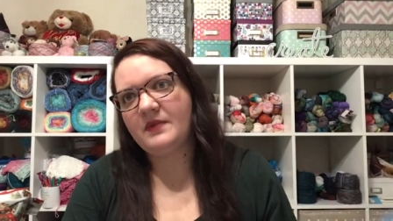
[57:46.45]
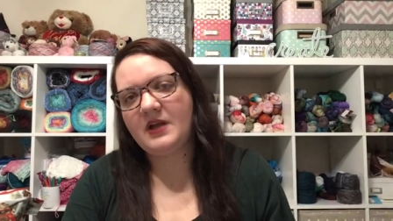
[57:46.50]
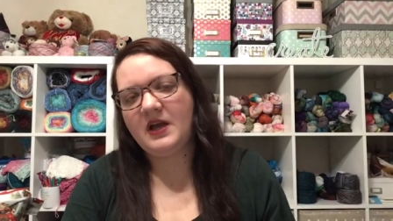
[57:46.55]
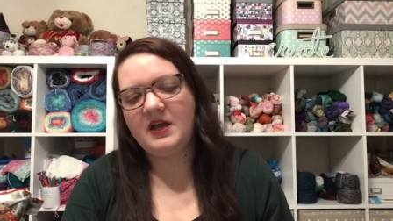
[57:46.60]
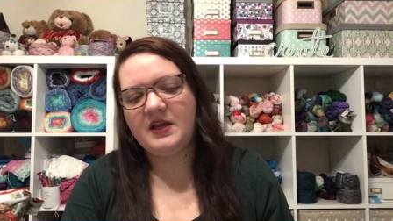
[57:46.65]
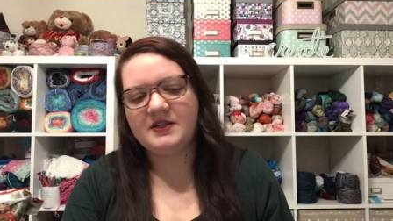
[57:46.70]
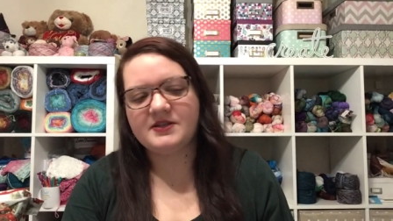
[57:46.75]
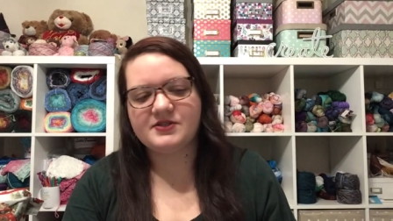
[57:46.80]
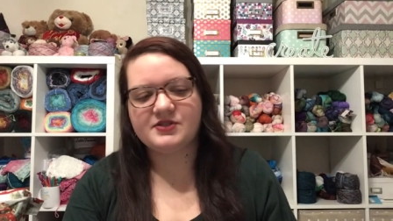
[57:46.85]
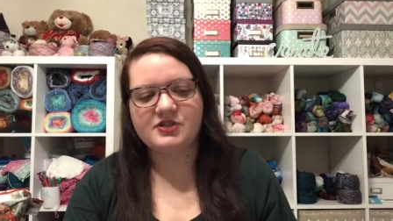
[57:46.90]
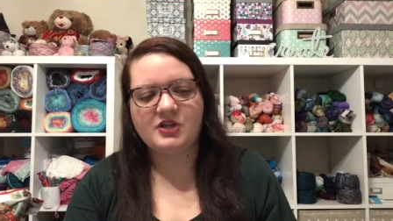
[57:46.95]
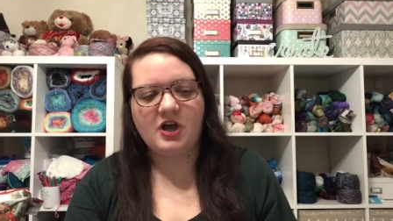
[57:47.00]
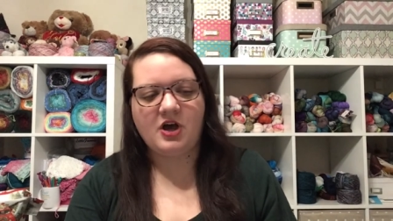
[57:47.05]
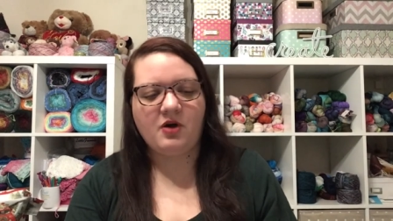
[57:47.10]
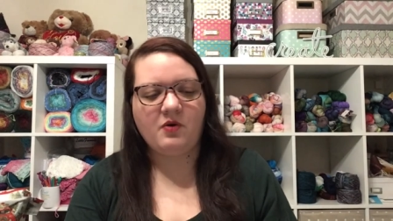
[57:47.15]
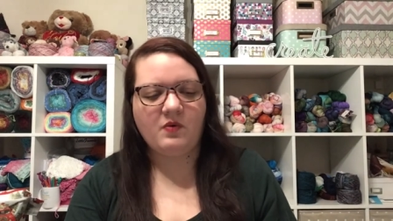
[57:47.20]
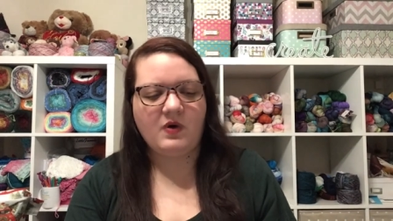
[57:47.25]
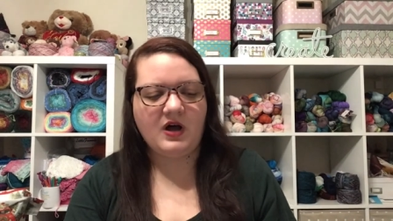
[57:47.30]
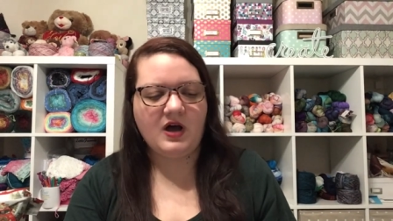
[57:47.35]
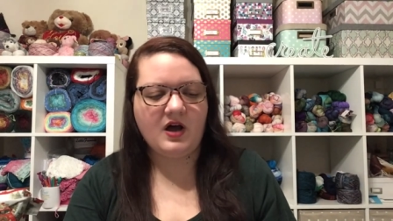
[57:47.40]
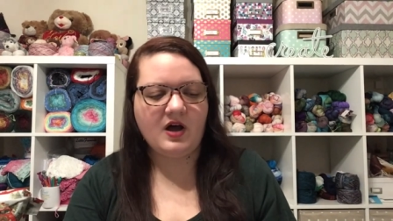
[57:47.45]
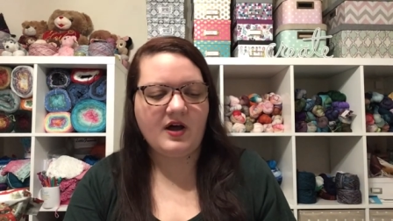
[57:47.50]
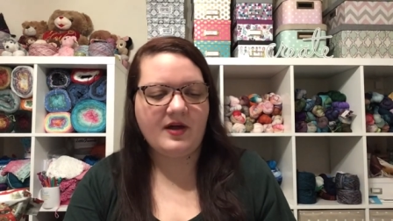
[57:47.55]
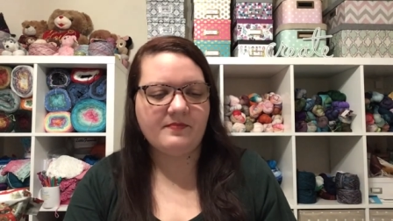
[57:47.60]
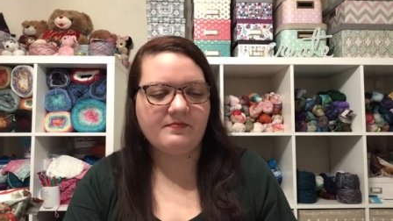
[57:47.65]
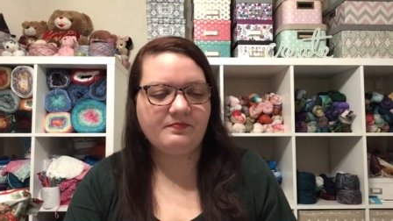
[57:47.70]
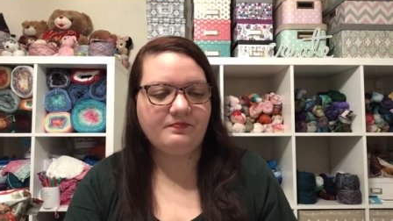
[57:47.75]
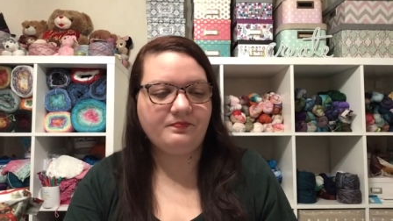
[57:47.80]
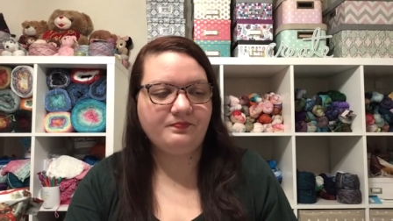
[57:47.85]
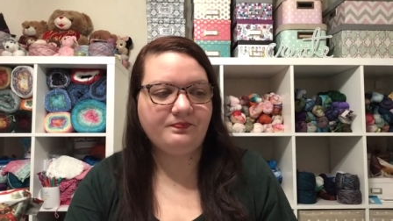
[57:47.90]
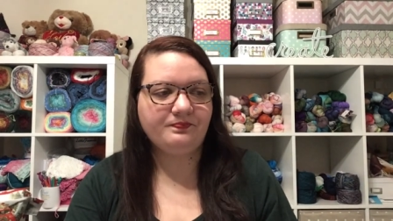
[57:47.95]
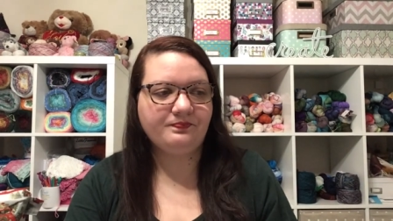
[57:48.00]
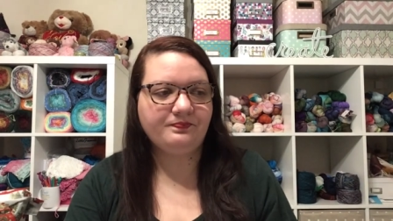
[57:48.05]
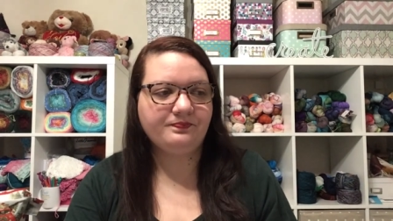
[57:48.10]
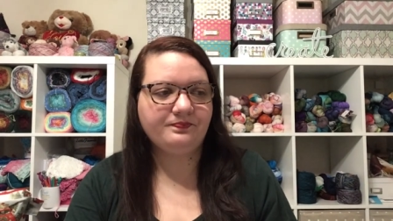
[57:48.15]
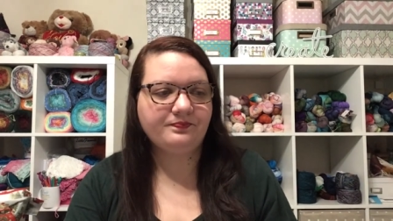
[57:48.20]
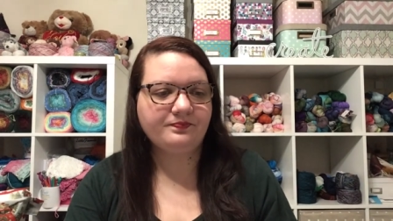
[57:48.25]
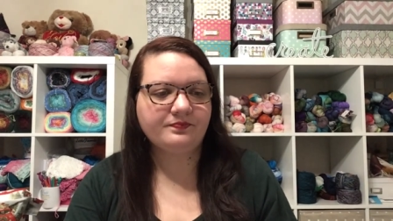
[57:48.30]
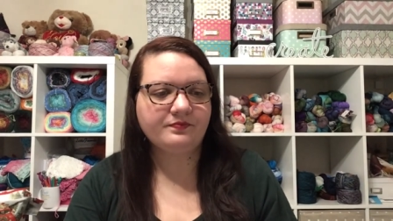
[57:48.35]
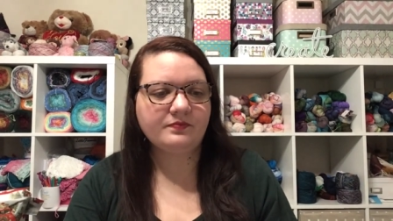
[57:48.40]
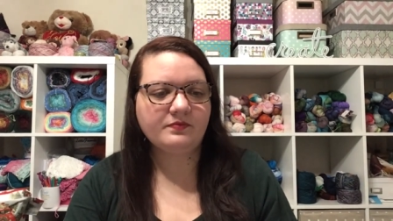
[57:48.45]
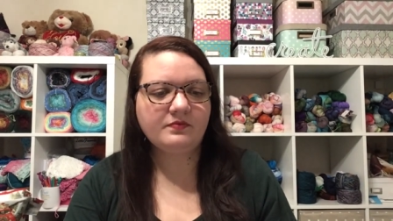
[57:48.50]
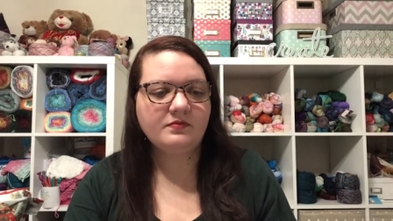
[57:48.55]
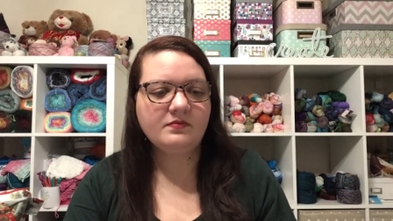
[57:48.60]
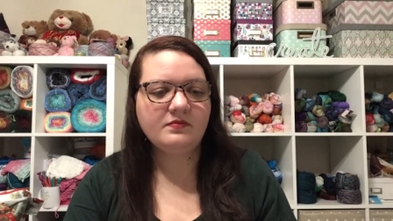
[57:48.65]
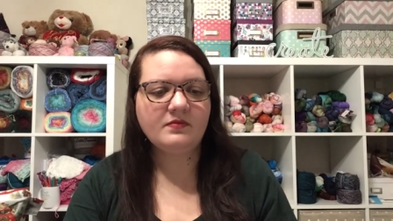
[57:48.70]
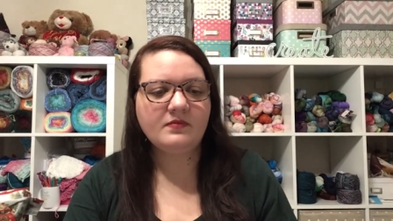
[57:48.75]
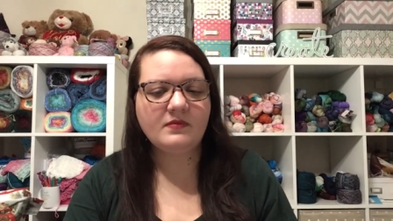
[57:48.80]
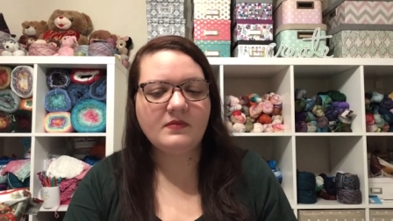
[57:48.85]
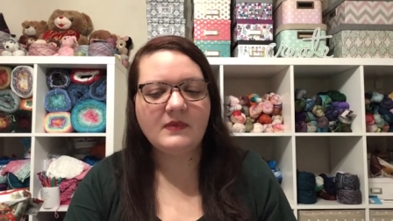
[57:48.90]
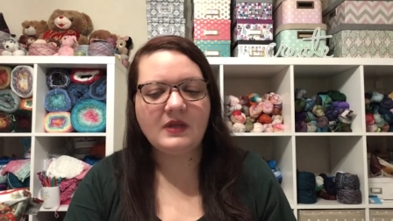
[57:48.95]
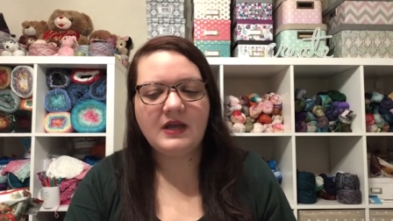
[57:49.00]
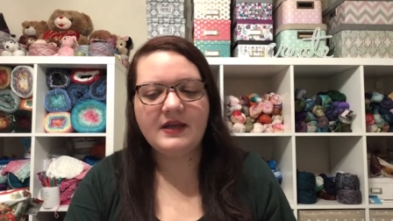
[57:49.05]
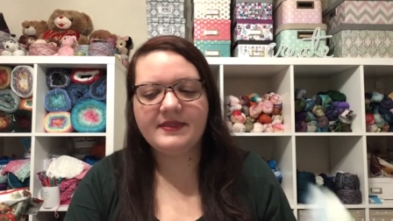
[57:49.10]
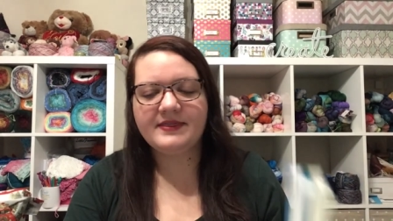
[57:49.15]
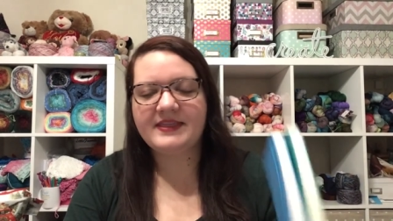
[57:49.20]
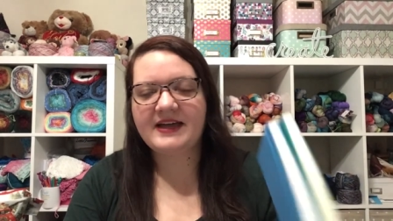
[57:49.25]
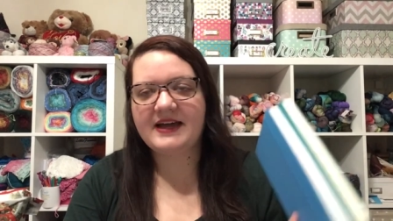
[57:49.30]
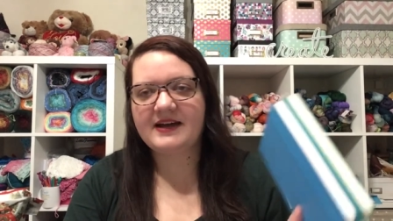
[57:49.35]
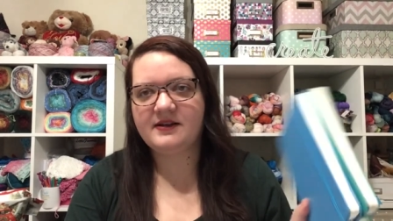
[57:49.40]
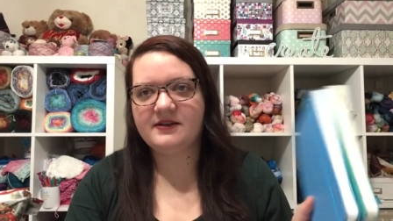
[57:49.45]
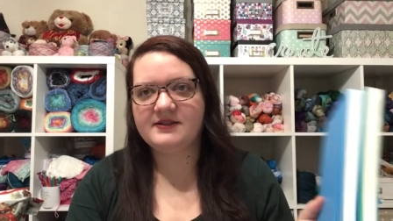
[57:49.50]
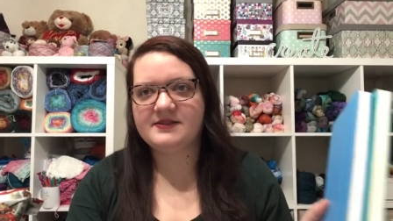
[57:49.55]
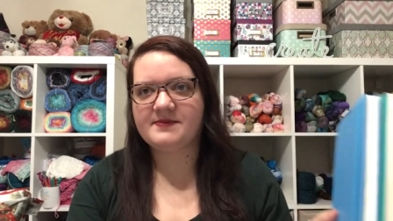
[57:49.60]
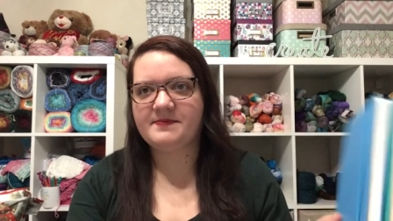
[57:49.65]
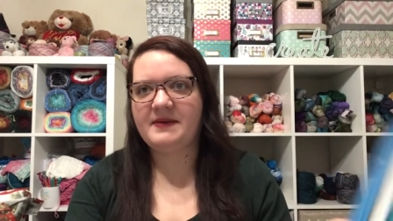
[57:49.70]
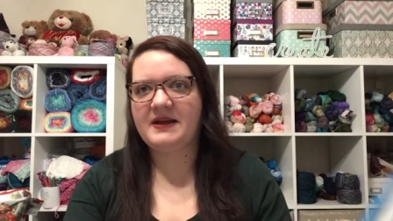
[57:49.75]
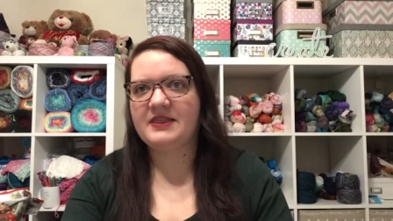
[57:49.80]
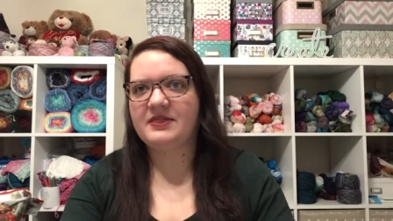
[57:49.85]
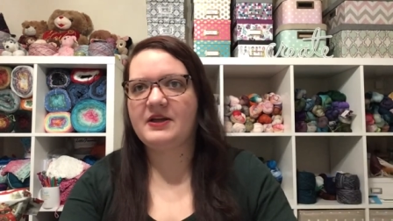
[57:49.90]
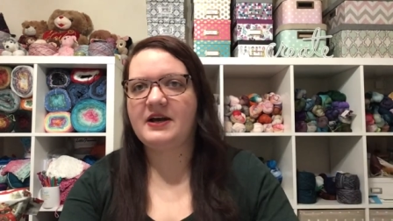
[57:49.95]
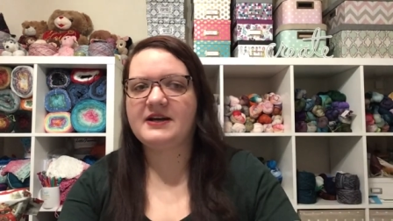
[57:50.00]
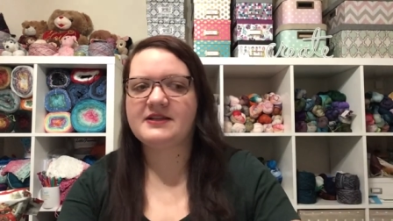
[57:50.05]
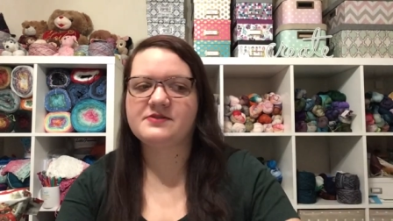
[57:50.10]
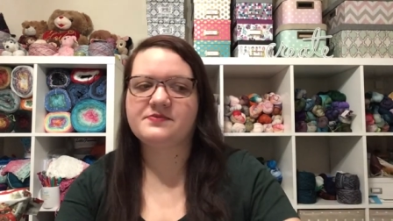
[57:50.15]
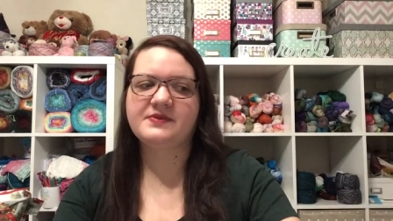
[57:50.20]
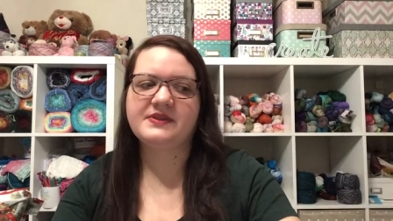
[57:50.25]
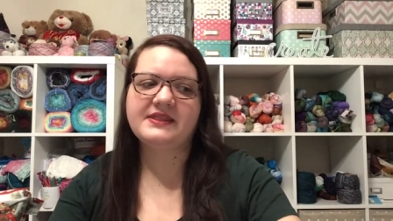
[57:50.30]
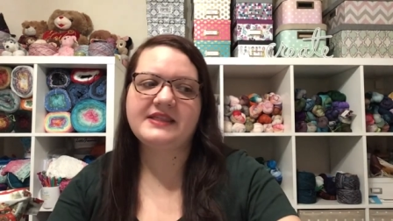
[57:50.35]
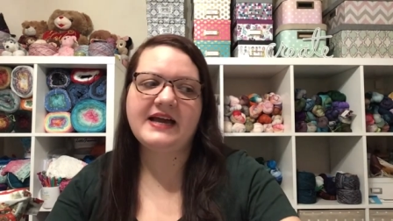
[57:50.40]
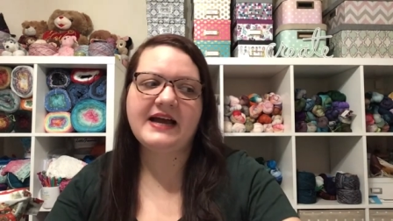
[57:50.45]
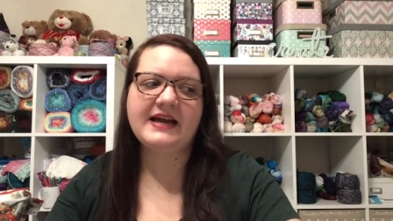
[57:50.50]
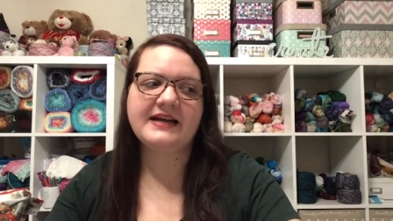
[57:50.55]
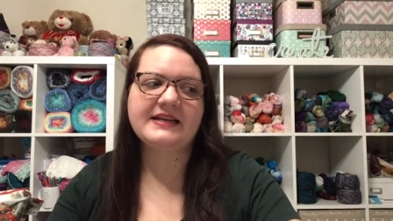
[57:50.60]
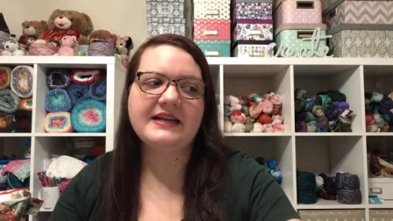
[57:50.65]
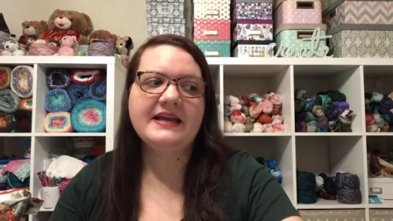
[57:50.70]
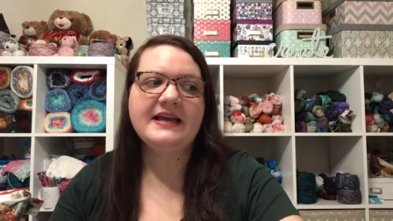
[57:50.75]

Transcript: And so, um, that is my thoughts with that.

##############################

-- How to complete this task --
Every record must be set down again exactly; pictures do not belong in the copy.

-- Output for this task --
[57:46.45]
[57:46.50]
[57:46.55]
[57:46.60]
[57:46.65]
[57:46.70]
[57:46.75]
[57:46.80]
[57:46.85]
[57:46.90]
[57:46.95]
[57:47.00]
[57:47.05]
[57:47.10]
[57:47.15]
[57:47.20]
[57:47.25]
[57:47.30]
[57:47.35]
[57:47.40]
[57:47.45]
[57:47.50]
[57:47.55]
[57:47.60]
[57:47.65]
[57:47.70]
[57:47.75]
[57:47.80]
[57:47.85]
[57:47.90]
[57:47.95]
[57:48.00]
[57:48.05]
[57:48.10]
[57:48.15]
[57:48.20]
[57:48.25]
[57:48.30]
[57:48.35]
[57:48.40]
[57:48.45]
[57:48.50]
[57:48.55]
[57:48.60]
[57:48.65]
[57:48.70]
[57:48.75]
[57:48.80]
[57:48.85]
[57:48.90]
[57:48.95]
[57:49.00]
[57:49.05]
[57:49.10]
[57:49.15]
[57:49.20]
[57:49.25]
[57:49.30]
[57:49.35]
[57:49.40]
[57:49.45]
[57:49.50]
[57:49.55]
[57:49.60]
[57:49.65]
[57:49.70]
[57:49.75]
[57:49.80]
[57:49.85]
[57:49.90]
[57:49.95]
[57:50.00]
[57:50.05]
[57:50.10]
[57:50.15]
[57:50.20]
[57:50.25]
[57:50.30]
[57:50.35]
[57:50.40]
[57:50.45]
[57:50.50]
[57:50.55]
[57:50.60]
[57:50.65]
[57:50.70]
[57:50.75]

Transcript: And so, um, that is my thoughts with that.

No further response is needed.